Make sure your solutions provider can walk you through the process of how (and where) that data is stored, and how you can access it securely.
- Encryption uses complex ciphers to turn readable information into code, which must be deciphered using a specific key. A few of the most common types of encryption are RSA, TripleDES, Data Encryption Standard (DES), and Advanced Encryption Standard (AES), used by the U.S. government.
Ask your solutions provider to explain your device’s encryption capabilities and make sure you understand how to manage encryption and other security settings.
- Many first responder devices maintain an ongoing connection to the Cloud, ensuring that collected data is backed up constantly. But what happens when you’re in a remote area and service is interrupted?
Ask your provider to explain how data storage and recovery works on your particular device. If the device is a low-power sensor without a continuous cellular connection, make sure data backups are happening regularly.
- Default Settings. When you purchase a wireless gateway or IoT end-device, it often comes pre-loaded with a default password and an open interface for ease of setup.
Manufacturers expect users to change passwords and settings to suit their needs, and first responders must learn to make needed changes to avoid endangering their mission critical data.
- Password protection, like encryption, is a vital element of any data security plan.

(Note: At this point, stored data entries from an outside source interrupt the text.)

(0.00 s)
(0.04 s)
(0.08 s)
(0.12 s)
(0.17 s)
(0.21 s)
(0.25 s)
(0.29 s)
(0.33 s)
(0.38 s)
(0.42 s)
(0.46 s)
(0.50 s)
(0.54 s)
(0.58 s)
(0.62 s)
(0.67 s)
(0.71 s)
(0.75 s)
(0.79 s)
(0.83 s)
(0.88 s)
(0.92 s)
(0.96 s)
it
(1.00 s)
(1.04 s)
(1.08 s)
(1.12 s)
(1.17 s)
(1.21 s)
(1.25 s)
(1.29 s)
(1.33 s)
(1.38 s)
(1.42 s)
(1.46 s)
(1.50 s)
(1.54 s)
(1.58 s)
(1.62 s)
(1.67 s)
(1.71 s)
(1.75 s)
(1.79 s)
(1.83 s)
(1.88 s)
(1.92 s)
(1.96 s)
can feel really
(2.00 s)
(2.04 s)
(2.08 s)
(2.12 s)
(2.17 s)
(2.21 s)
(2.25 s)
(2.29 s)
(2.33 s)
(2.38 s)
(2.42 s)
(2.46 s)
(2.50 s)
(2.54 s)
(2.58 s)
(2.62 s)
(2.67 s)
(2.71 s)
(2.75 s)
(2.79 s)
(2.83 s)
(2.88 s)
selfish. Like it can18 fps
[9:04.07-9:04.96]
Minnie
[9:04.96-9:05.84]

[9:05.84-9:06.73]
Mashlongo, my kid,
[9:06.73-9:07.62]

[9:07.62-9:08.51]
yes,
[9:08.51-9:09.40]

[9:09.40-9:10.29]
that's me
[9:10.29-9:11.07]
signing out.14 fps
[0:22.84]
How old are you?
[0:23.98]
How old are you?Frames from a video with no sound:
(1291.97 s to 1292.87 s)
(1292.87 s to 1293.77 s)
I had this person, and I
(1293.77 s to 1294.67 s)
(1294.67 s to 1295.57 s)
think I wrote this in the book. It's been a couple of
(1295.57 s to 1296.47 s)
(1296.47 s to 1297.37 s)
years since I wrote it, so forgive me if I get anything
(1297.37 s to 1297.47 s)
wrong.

While changing your password might be a bothersome task, it’s a needed one: according to the 2017 Verizon Data Breach Investigations Report, hacked passwords account for 81 percent of data breaches.
Talk to your solutions provider about password configuration, and be sure to ask for guidelines on password strength and how often to change it.
Be wary of “bring your own device” initiatives, which can introduce serious security threats to your systems. If cost is an issue and you’re tempted to go with an inexpensive device with dubious security standards, wait for the necessary funding to get the most secure devices available.
Familiarize yourself with your devices’ security features and meet regularly with your team to discuss how to prevent data breaches—and make plans to deal with one if it does happen.
Before you adopt any IoT device, consider its distinctive pros and cons. “Identify the actual value (efficiency, safety, convenience) of the solution versus the cost and security risk,” writes Chief Charles L. Werner, acting deputy state coordinator and senior advisor for the Virginia Department of Emergency Management.
“Fire service organizations have a responsibility to review new technology solutions and implement those that will enhance their ability to serve their respective stakeholders.”